● **Problem description**: The answer should be a faithful retyping of the records that follow, pictures excluded.

____

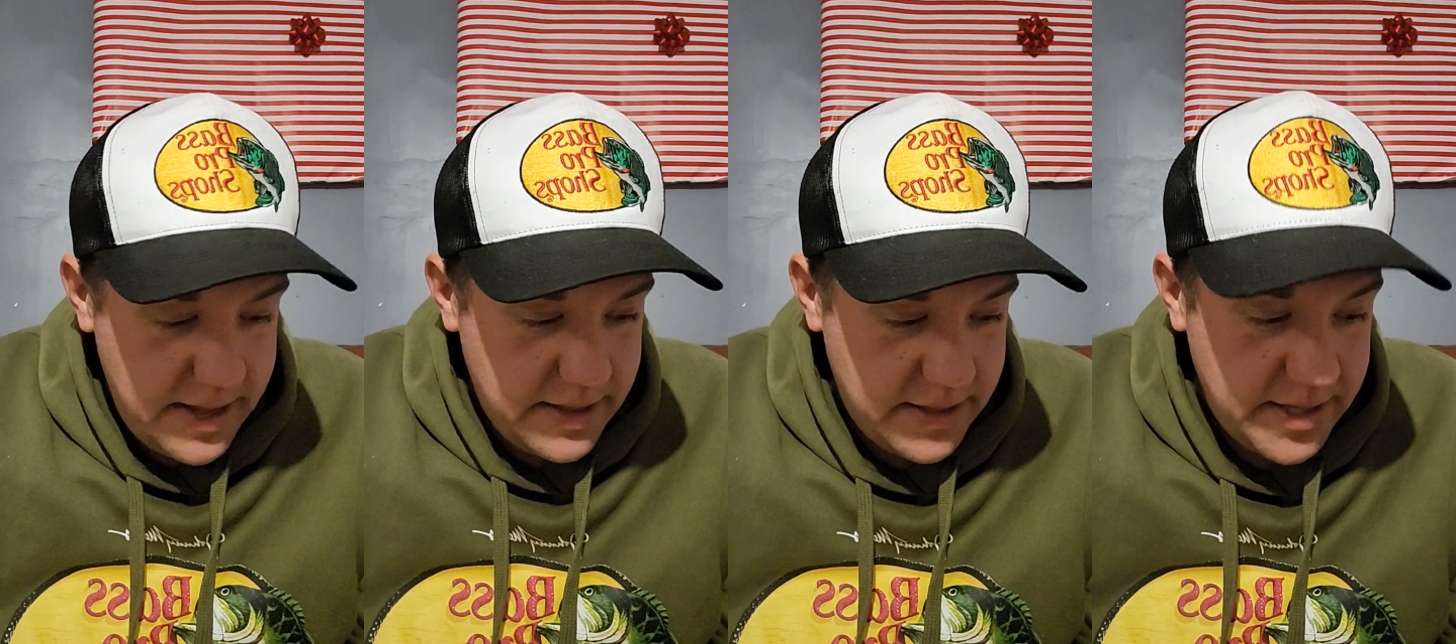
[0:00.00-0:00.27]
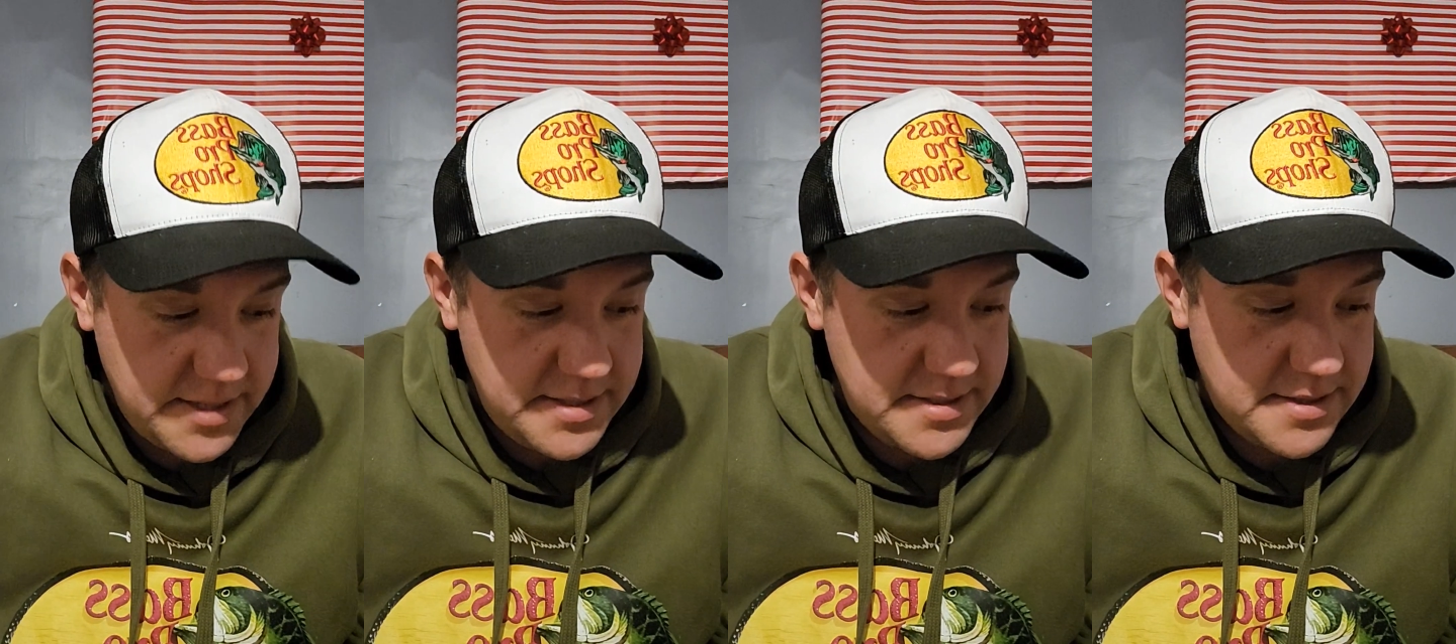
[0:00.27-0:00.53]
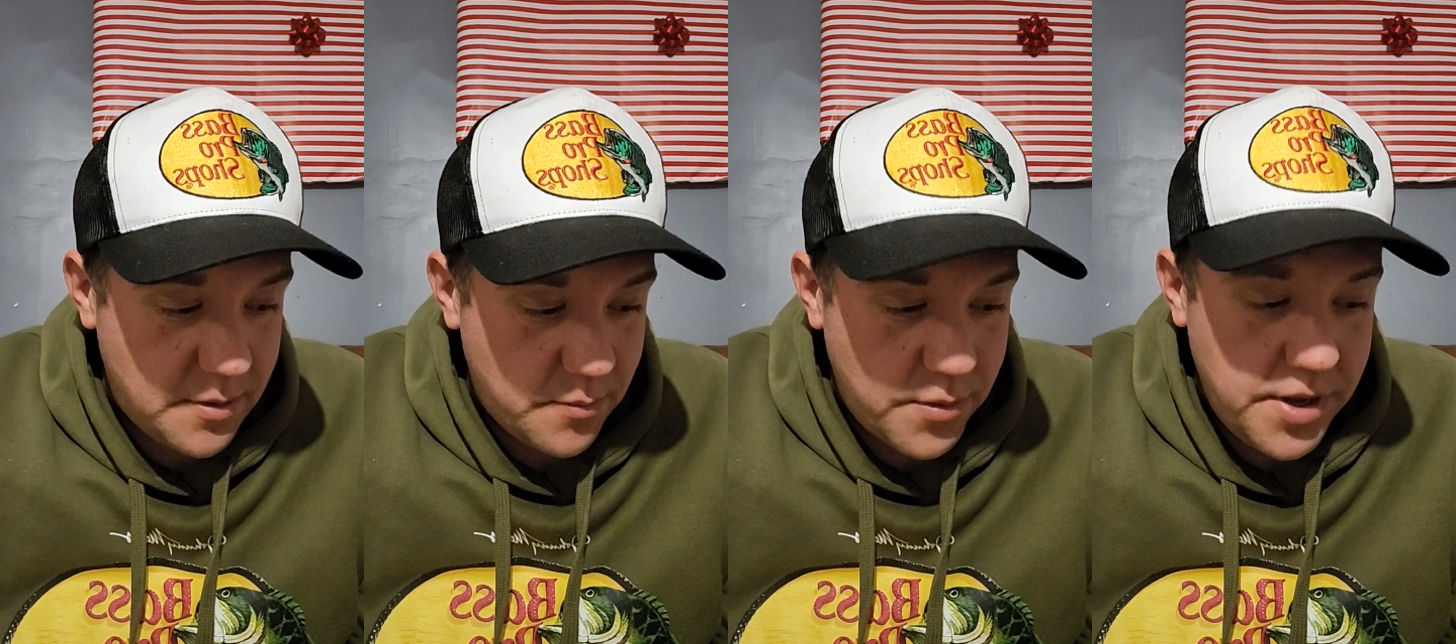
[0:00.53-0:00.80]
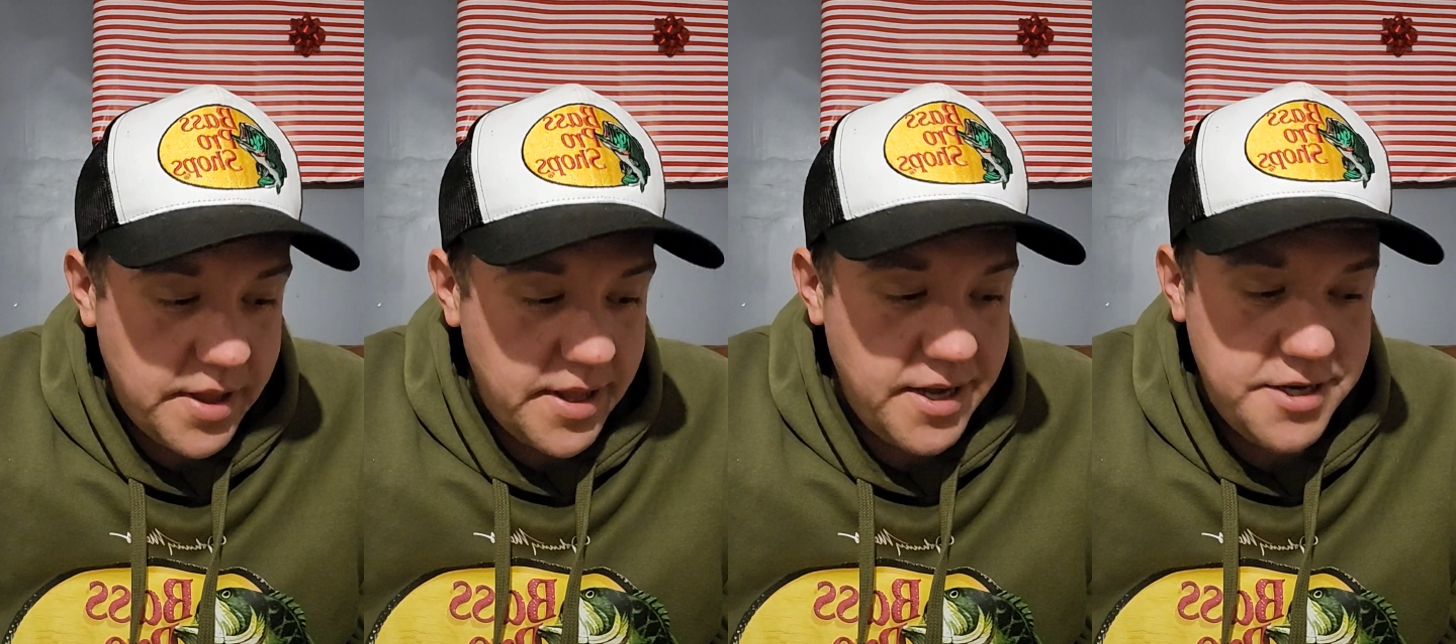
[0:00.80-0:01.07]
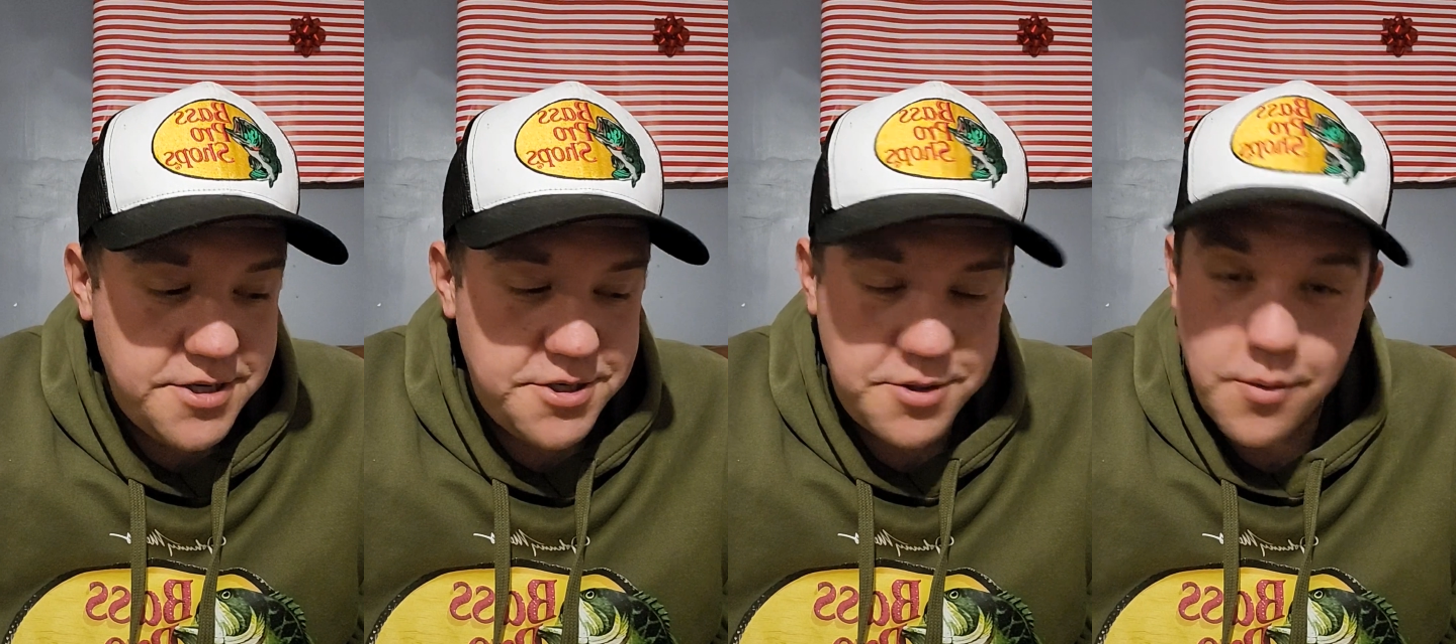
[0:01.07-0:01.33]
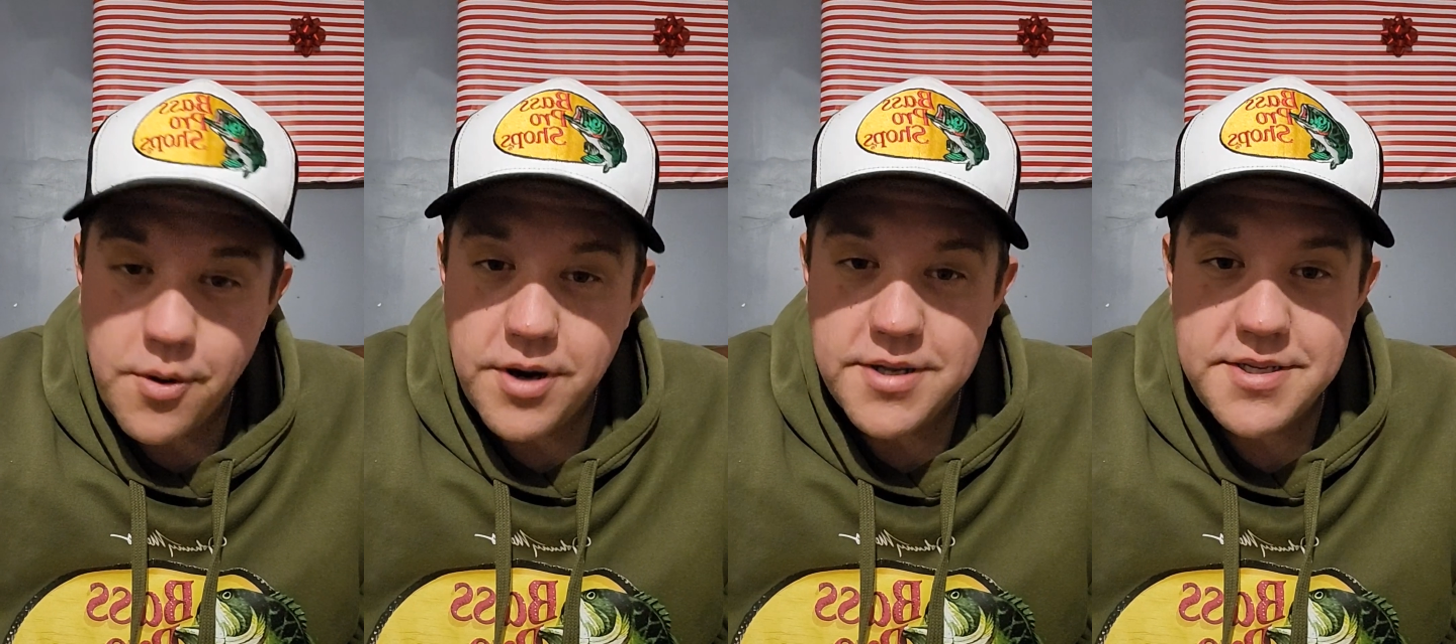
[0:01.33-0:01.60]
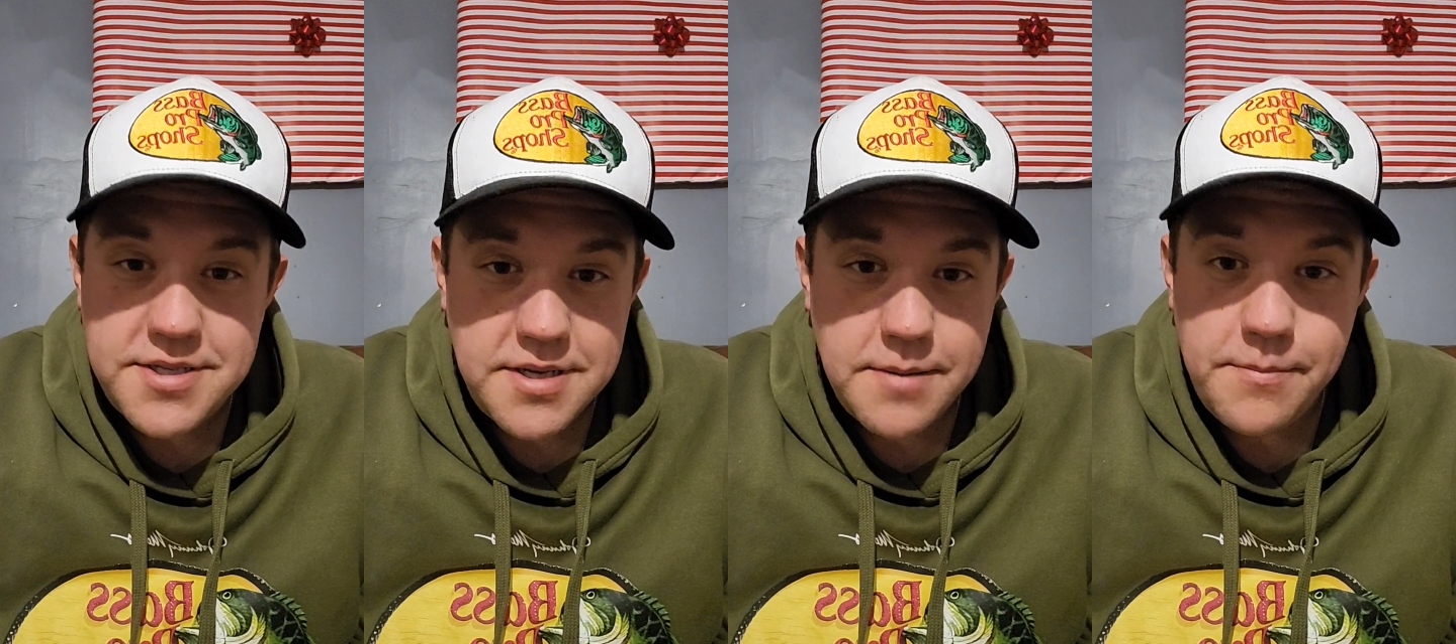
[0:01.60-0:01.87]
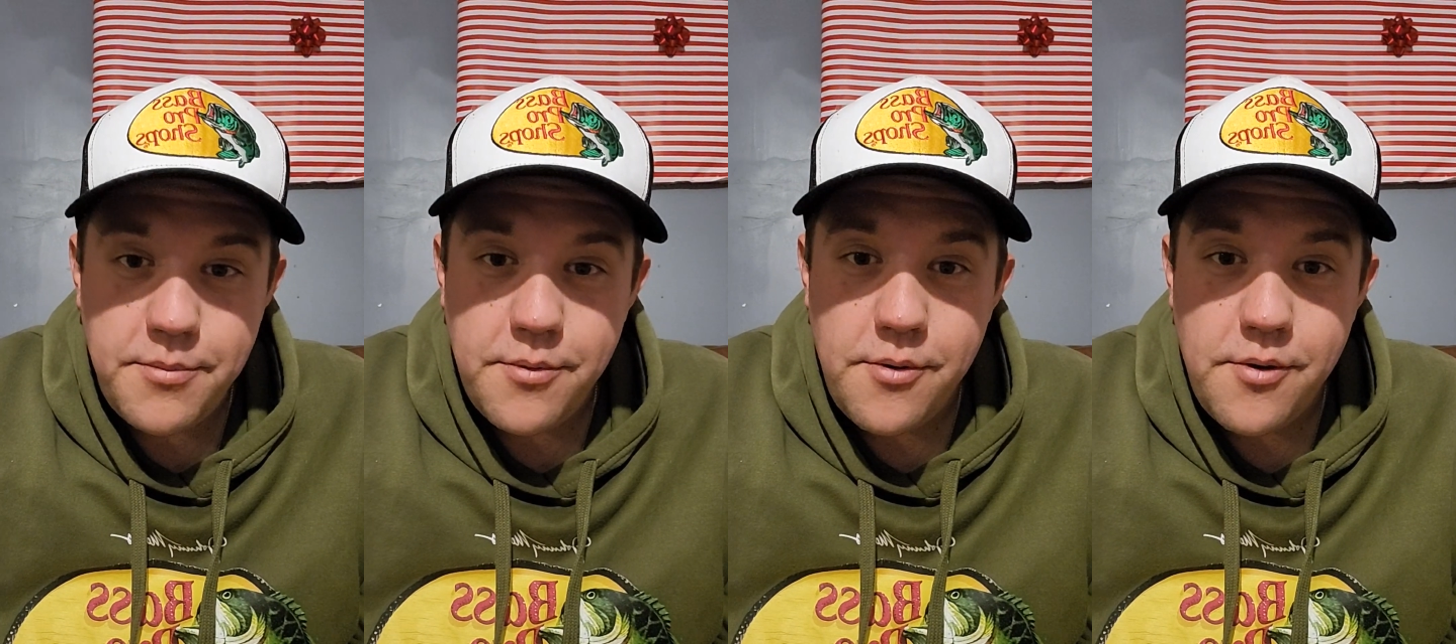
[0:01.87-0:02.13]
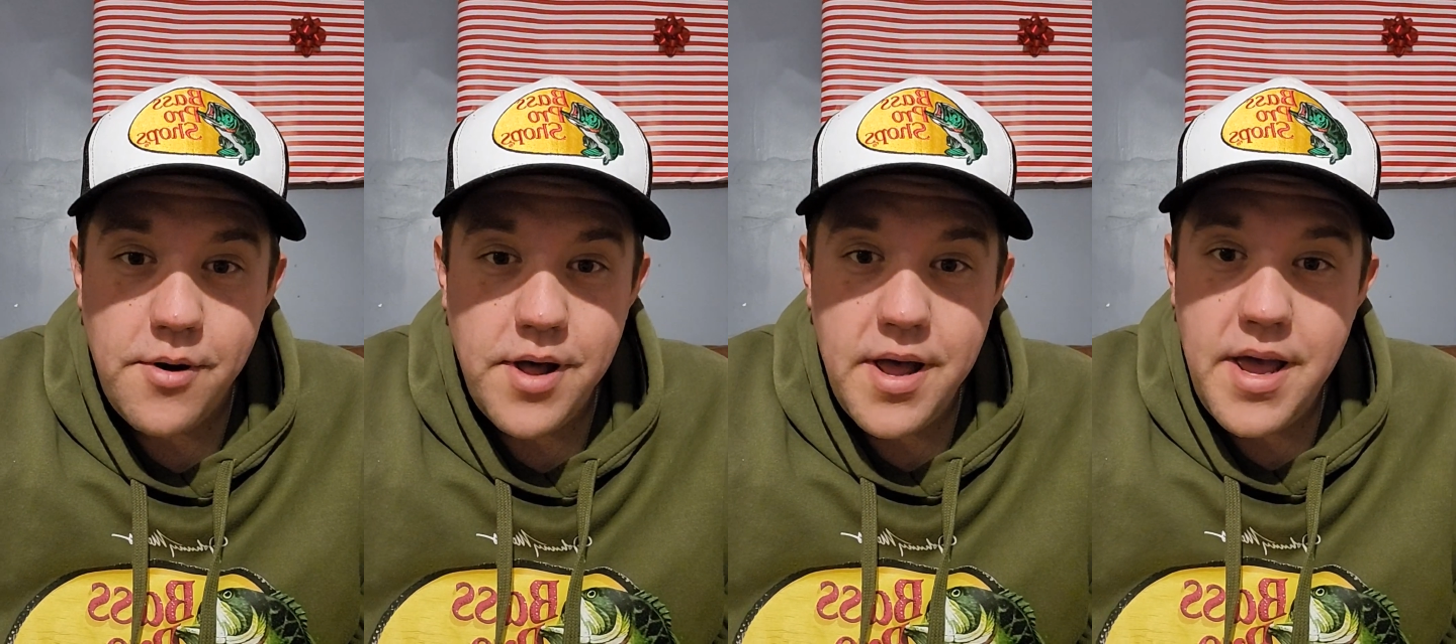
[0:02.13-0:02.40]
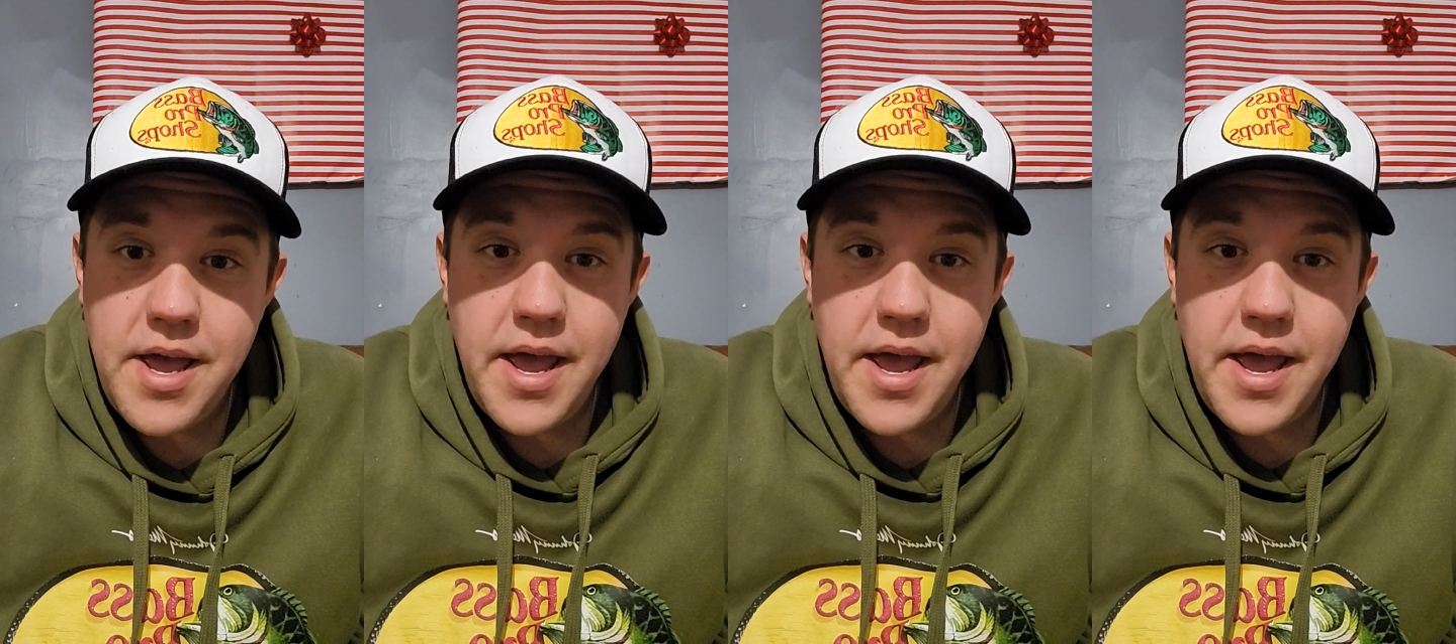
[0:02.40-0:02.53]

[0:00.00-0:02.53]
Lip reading: This is a really short, simple,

____

● **Answer box**:
[0:00.00-0:00.27]
[0:00.27-0:00.53]
[0:00.53-0:00.80]
[0:00.80-0:01.07]
[0:01.07-0:01.33]
[0:01.33-0:01.60]
[0:01.60-0:01.87]
[0:01.87-0:02.13]
[0:02.13-0:02.40]
[0:02.40-0:02.53]

[0:00.00-0:02.53]
Lip reading: This is a really short, simple,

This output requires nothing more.